New research from FMI and Technomic, The Sophistication of Supermarket Fresh Prepared Foods, finds that as supermarkets become increasingly skilled in food service, this decision for shoppers becomes more complex. The study details the sophistication of supermarket fresh prepared foods among 28 banners, representing 8,000 stores, and substantiates the $15 billion growth of supermarket fresh prepared foods over the last eight years. The study finds that most stores (64 percent) witnessed 2014 prepared foods category growth of nine percent or higher.
Here are the top 10 in-depth findings from the report.
1. Supermarket fresh prepared foods grew by an annual rate of 10.4 percent between 2006 and 2014 making it one of the highest performing segments in the entire food industry.
2. While only 8 percent of responding supermarkets reported total store sales growth of more than 5 percent in 2014, 69 percent reported that same level of growth (or much higher) in their prepared foods department.
3. Clear lines of delineation can be observed between supermarket chains based on their prepared foods strategies and execution.
4. Professionally-trained chefs are being tasked with contemporizing the prepared foods menus of leading supermarket chains and 88 percent of banners now employ a corporate executive chef.
5. Significant numbers of supermarkets are now offering in-store amenities such as café seating, Wi-Fi, and adult beverage sampling to complement their prepared foods programs.
6. In an attempt to replicate a restaurant-style experience, 23 percent of responding supermarkets report having re-modeled deli departments in the past three years.
7. Managing a deli profit and loss is commonplace, but 43 percent of responding supermarkets indicate that they also manage a separate prepared foods profit and loss.

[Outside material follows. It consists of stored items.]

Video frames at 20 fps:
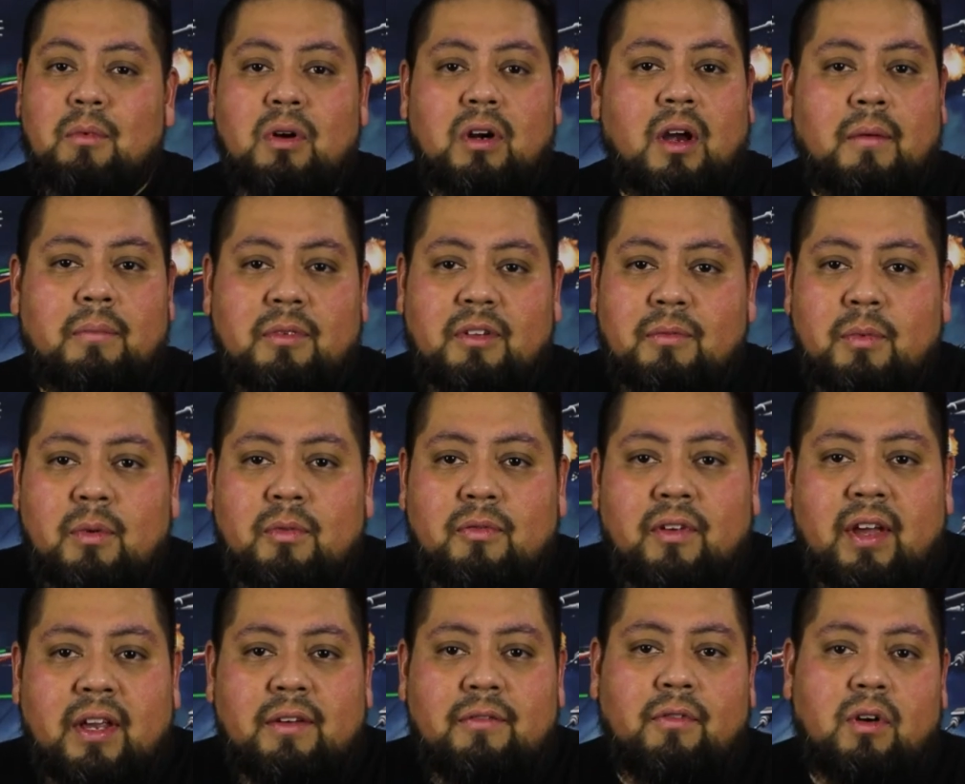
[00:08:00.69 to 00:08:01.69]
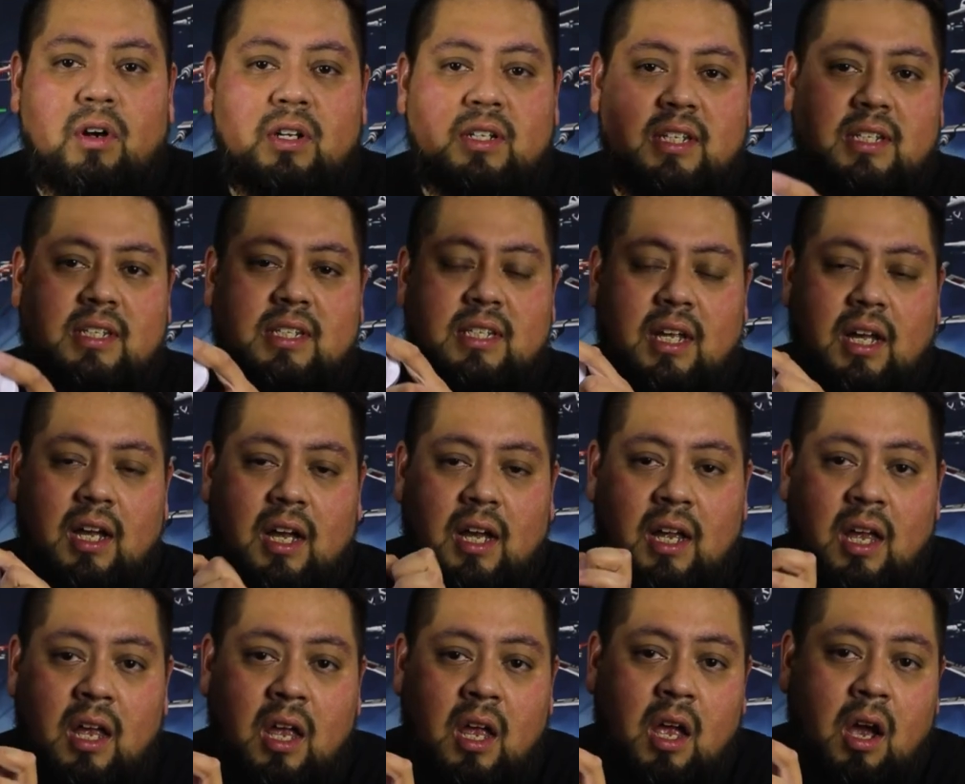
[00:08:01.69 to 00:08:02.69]
more comfortable fit versus the
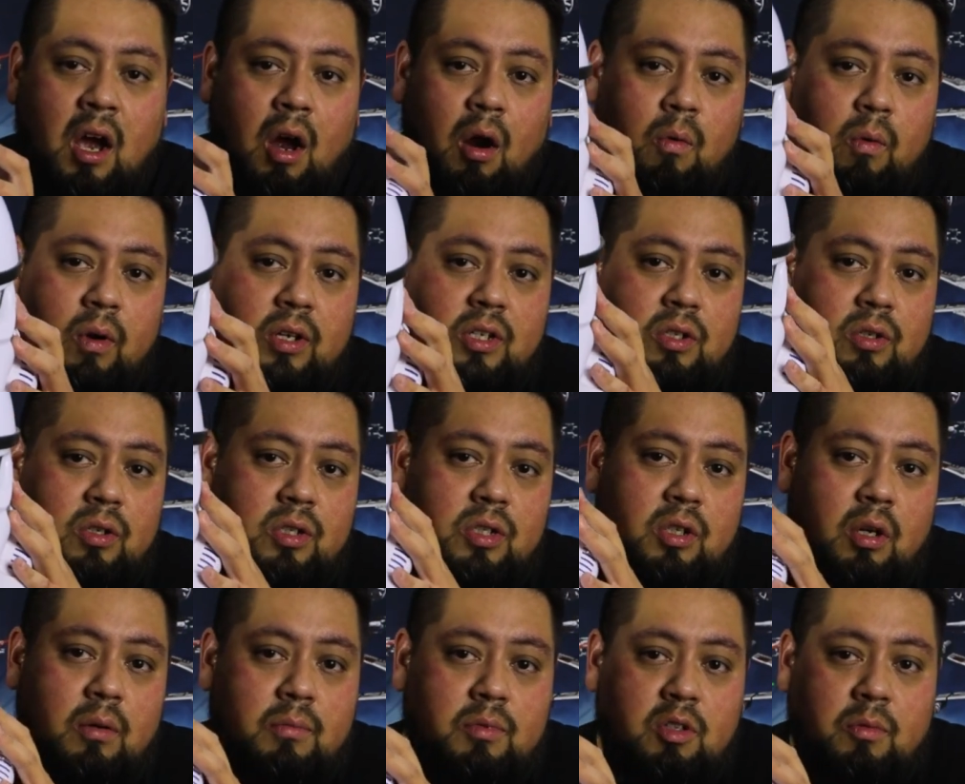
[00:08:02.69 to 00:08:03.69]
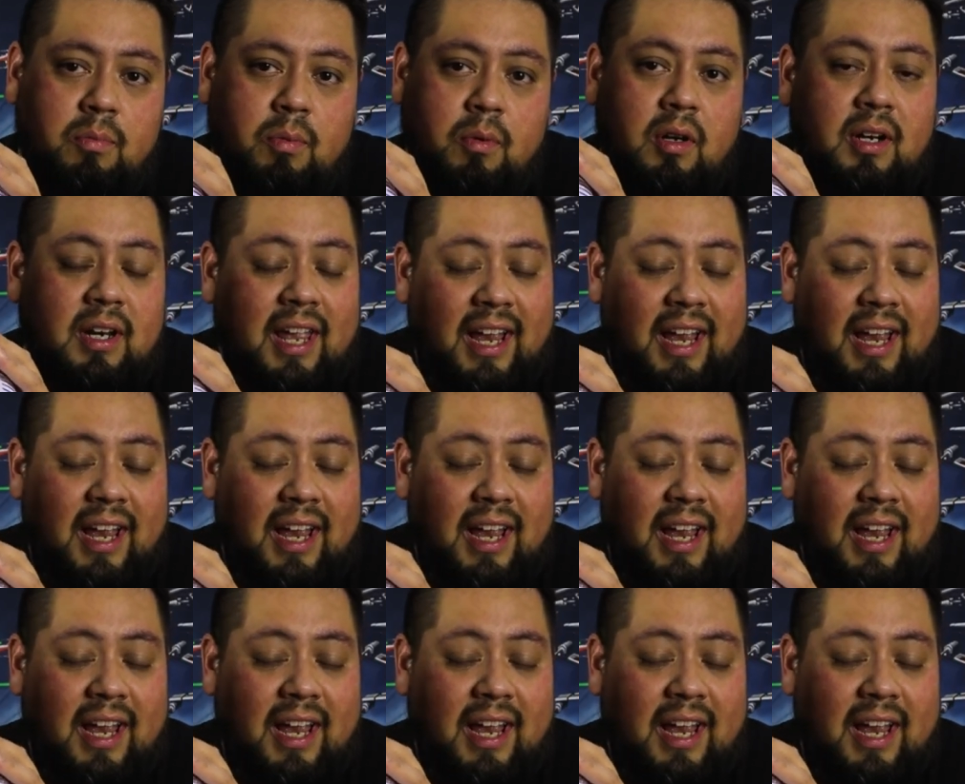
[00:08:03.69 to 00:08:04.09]
original Stormtrooper.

8. Another sign of increasing sophistication is supermarkets’ reduction in prepared foods SKUs (over half offer fewer than 50 items) while still accommodating the shopper desire for variety.
9. While prepared foods growth rates can be expected to stabilize, the segment will continue to be considered high-growth in comparison to virtually all other retail food and traditional foodservice segments.
10. Prepared foods competition will intensify as most leading supermarkets make continuing long-term investments and as traditional foodservice operators (namely restaurants) aggressively counter this threat to their business.